- Aim of the task: Below is a listing to transcribe in full and exactly; keep the pictures out.

═══ Material supplied ═══

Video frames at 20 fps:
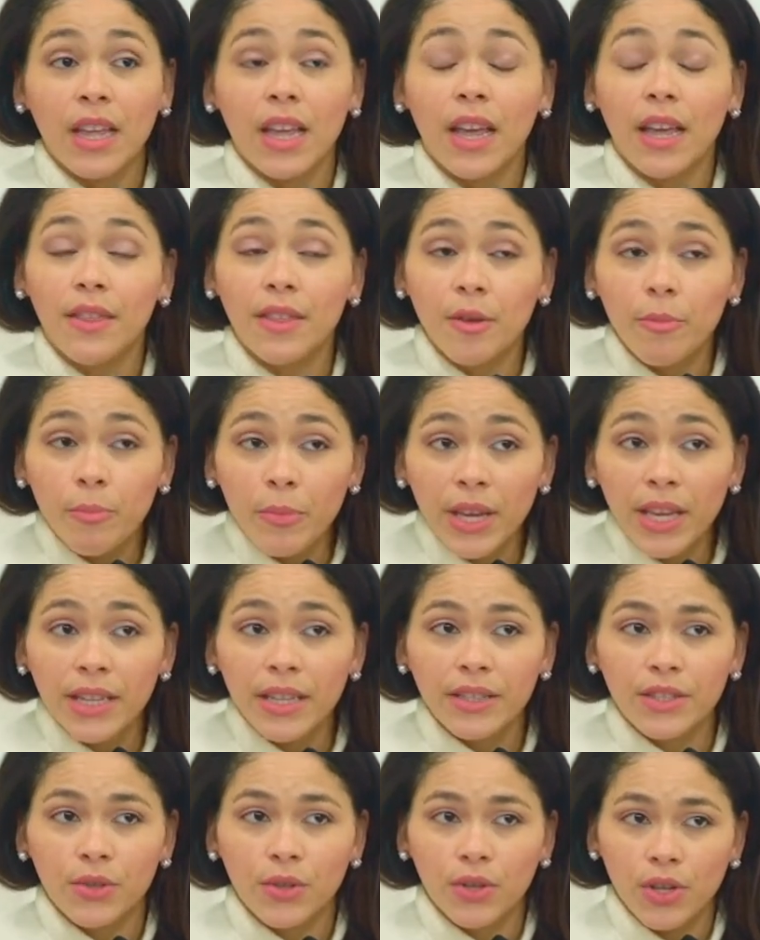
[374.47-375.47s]
In the
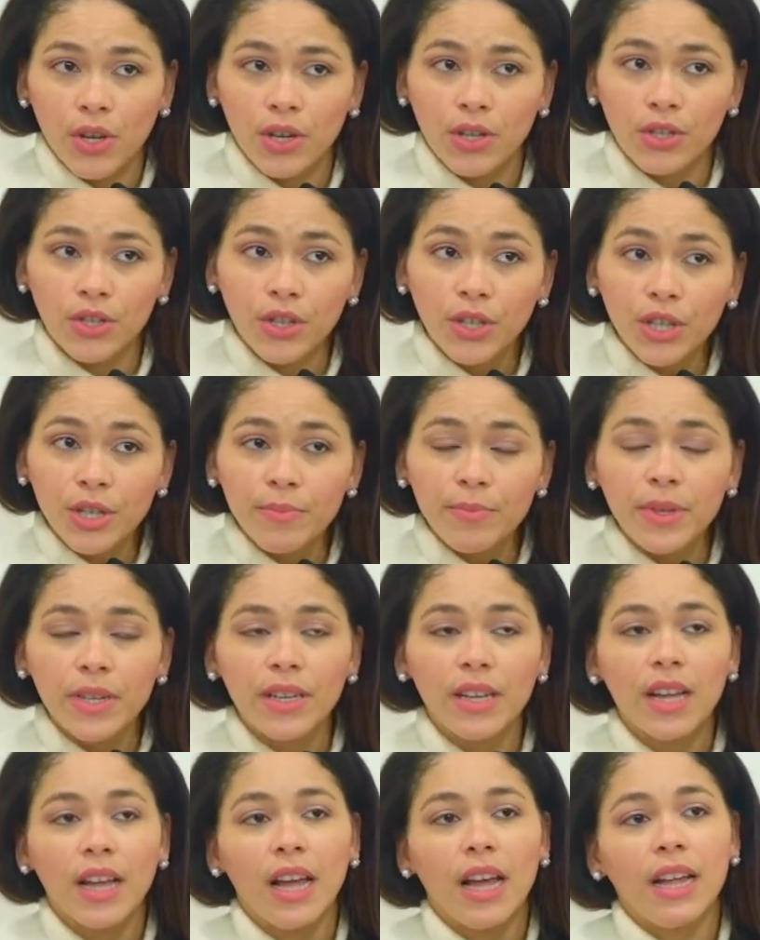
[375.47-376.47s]
mid to long
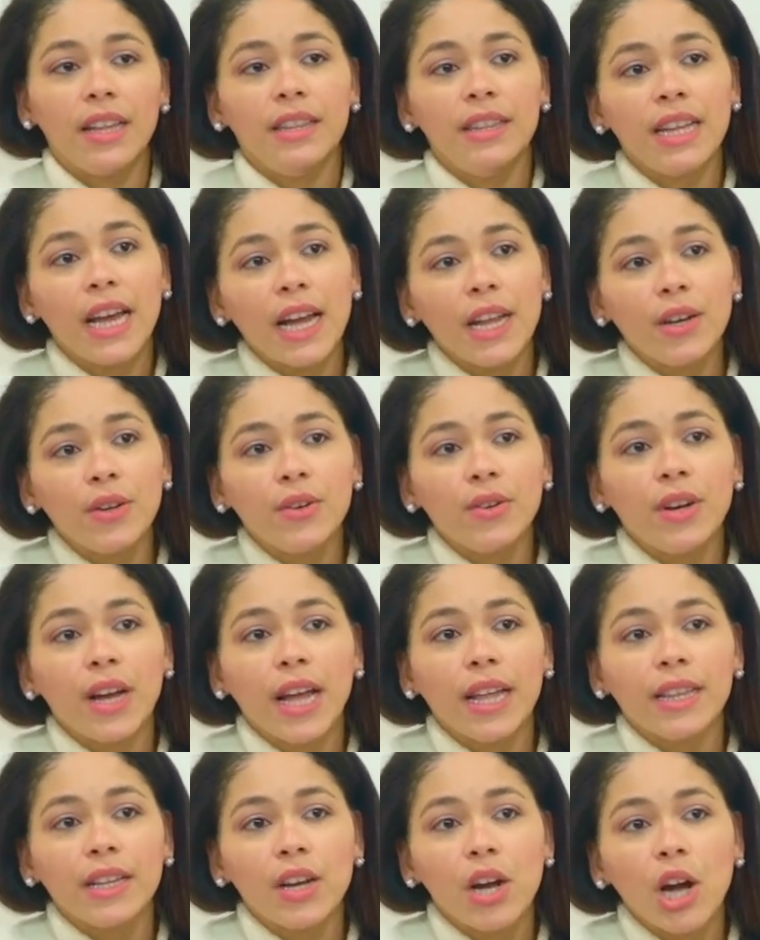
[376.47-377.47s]
term, nano
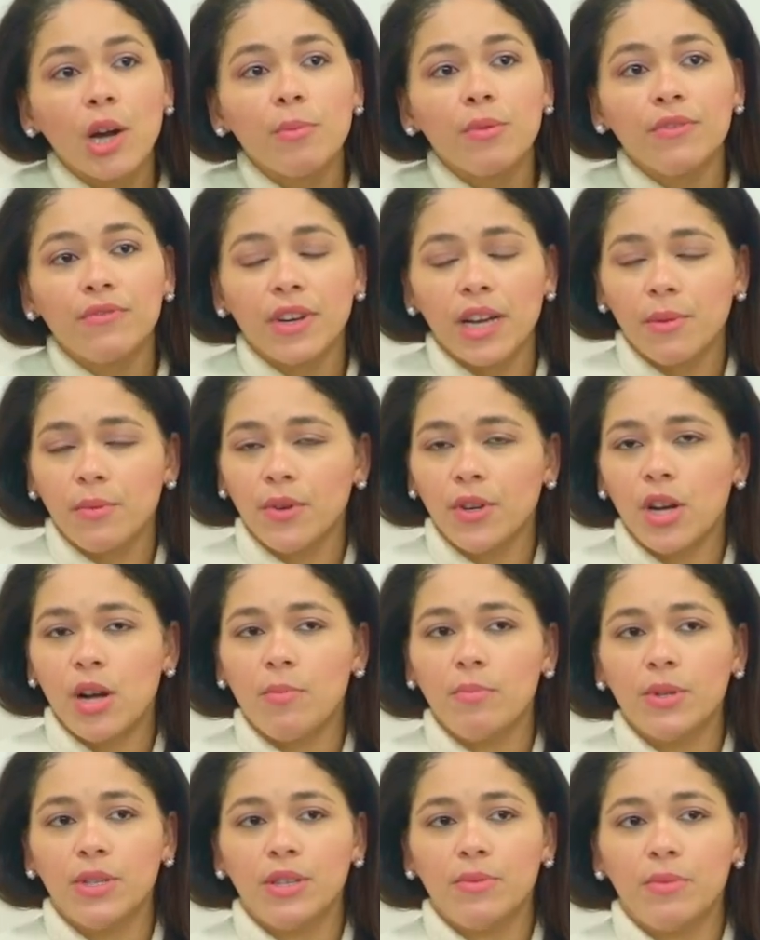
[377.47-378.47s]
and carbon fiber
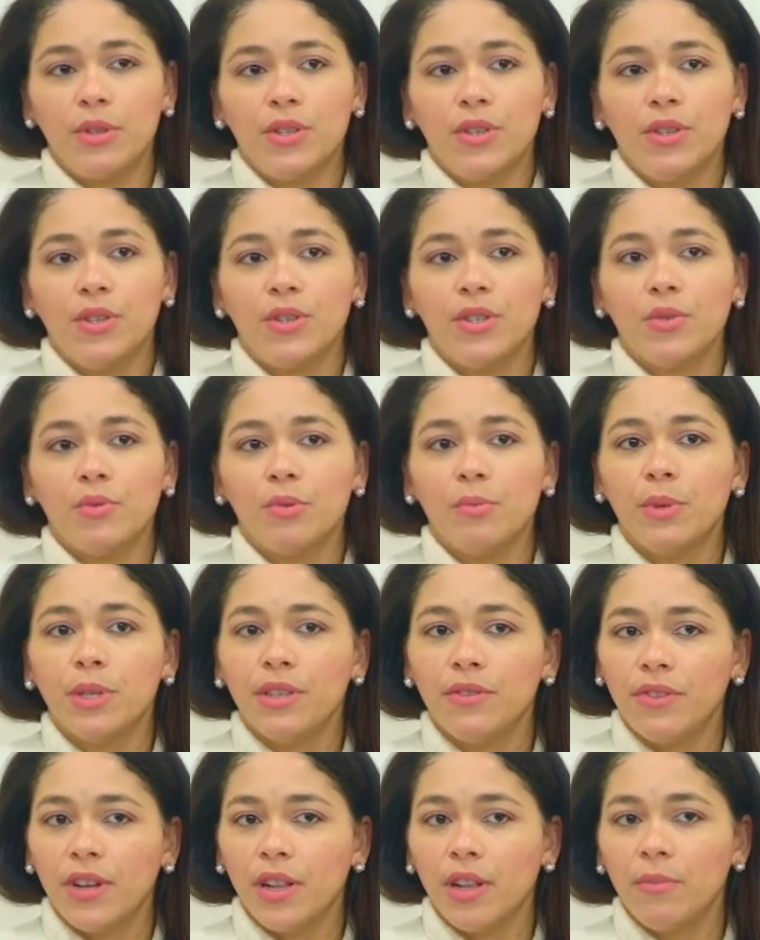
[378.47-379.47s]
composite materials will be
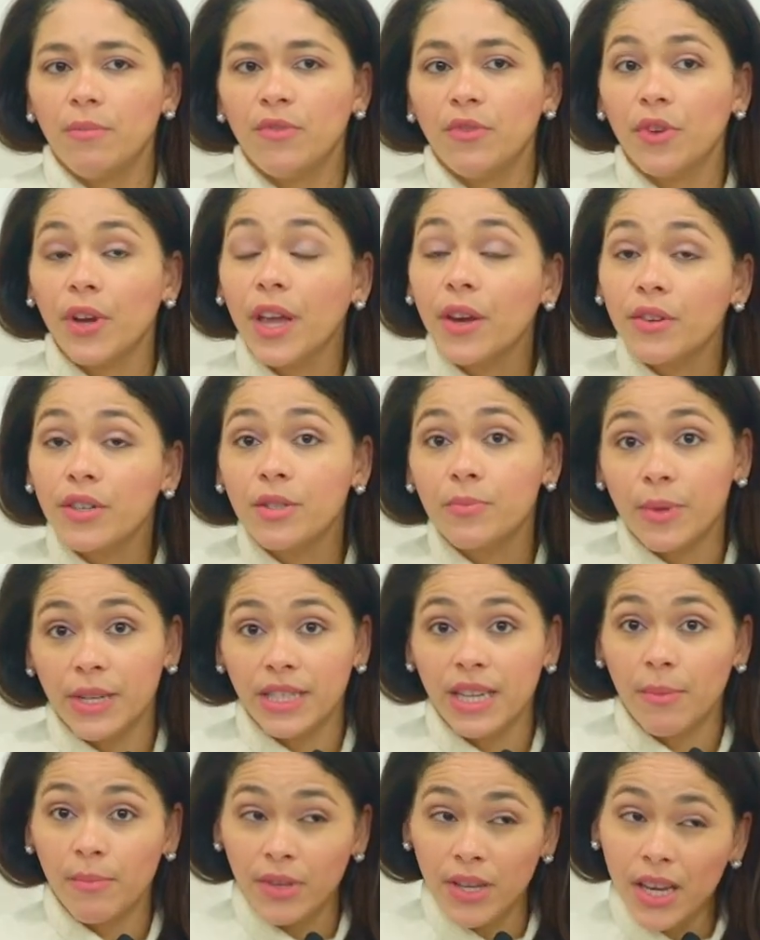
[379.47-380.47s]
developed for
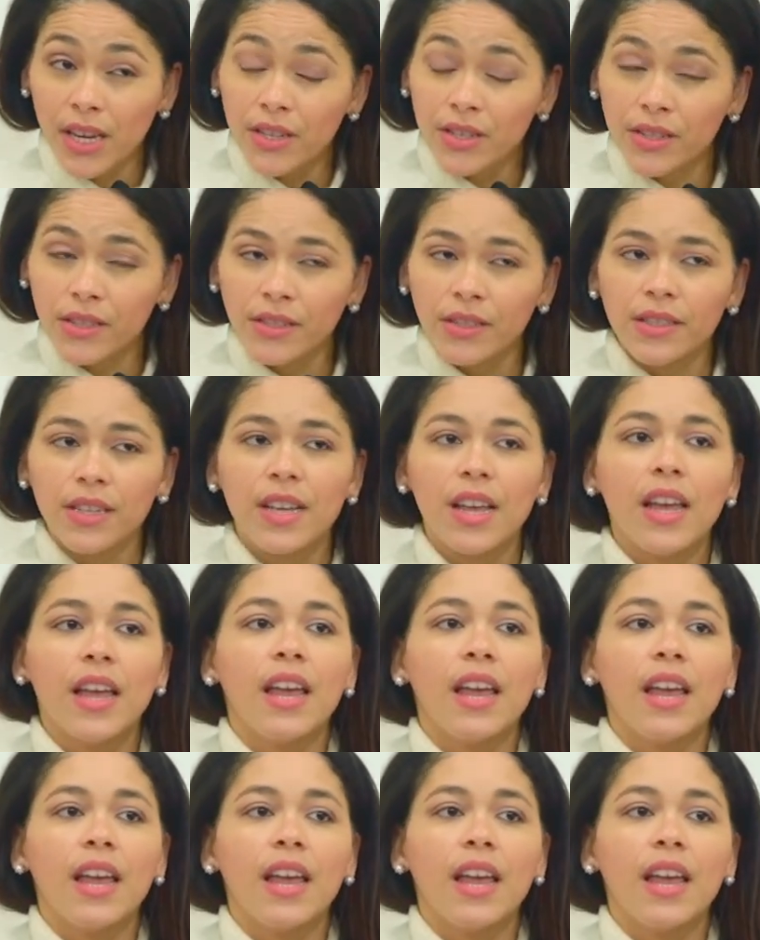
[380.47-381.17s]
aerospace applications,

═══

- Result of this task:
Video frames at 20 fps:
[374.47-375.47s]
In the
[375.47-376.47s]
mid to long
[376.47-377.47s]
term, nano
[377.47-378.47s]
and carbon fiber
[378.47-379.47s]
composite materials will be
[379.47-380.47s]
developed for
[380.47-381.17s]
aerospace applications,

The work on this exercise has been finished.